═══ Source data ═══

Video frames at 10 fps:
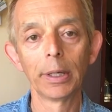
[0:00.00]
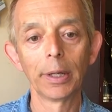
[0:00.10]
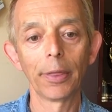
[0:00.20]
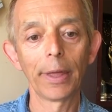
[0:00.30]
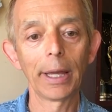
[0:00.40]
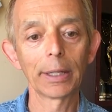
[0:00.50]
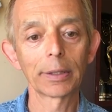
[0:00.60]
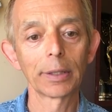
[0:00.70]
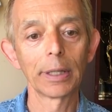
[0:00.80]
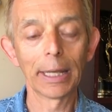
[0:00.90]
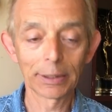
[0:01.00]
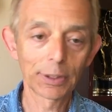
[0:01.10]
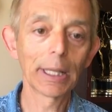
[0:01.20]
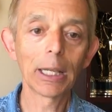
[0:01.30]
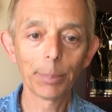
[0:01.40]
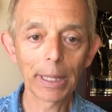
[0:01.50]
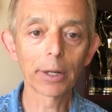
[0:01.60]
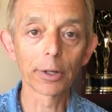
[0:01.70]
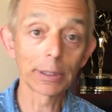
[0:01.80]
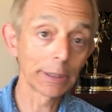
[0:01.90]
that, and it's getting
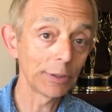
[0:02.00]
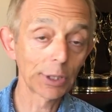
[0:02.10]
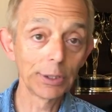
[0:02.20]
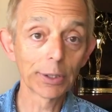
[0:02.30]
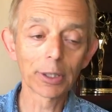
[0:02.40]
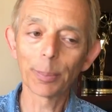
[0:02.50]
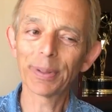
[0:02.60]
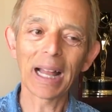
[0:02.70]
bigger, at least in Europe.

═══

Every last line above must be reproduced as written, and no pictures belong in the copy.

> Task output:
Video frames at 10 fps:
[0:00.00]
[0:00.10]
[0:00.20]
[0:00.30]
[0:00.40]
[0:00.50]
[0:00.60]
[0:00.70]
[0:00.80]
[0:00.90]
[0:01.00]
[0:01.10]
[0:01.20]
[0:01.30]
[0:01.40]
[0:01.50]
[0:01.60]
[0:01.70]
[0:01.80]
[0:01.90]
that, and it's getting
[0:02.00]
[0:02.10]
[0:02.20]
[0:02.30]
[0:02.40]
[0:02.50]
[0:02.60]
[0:02.70]
bigger, at least in Europe.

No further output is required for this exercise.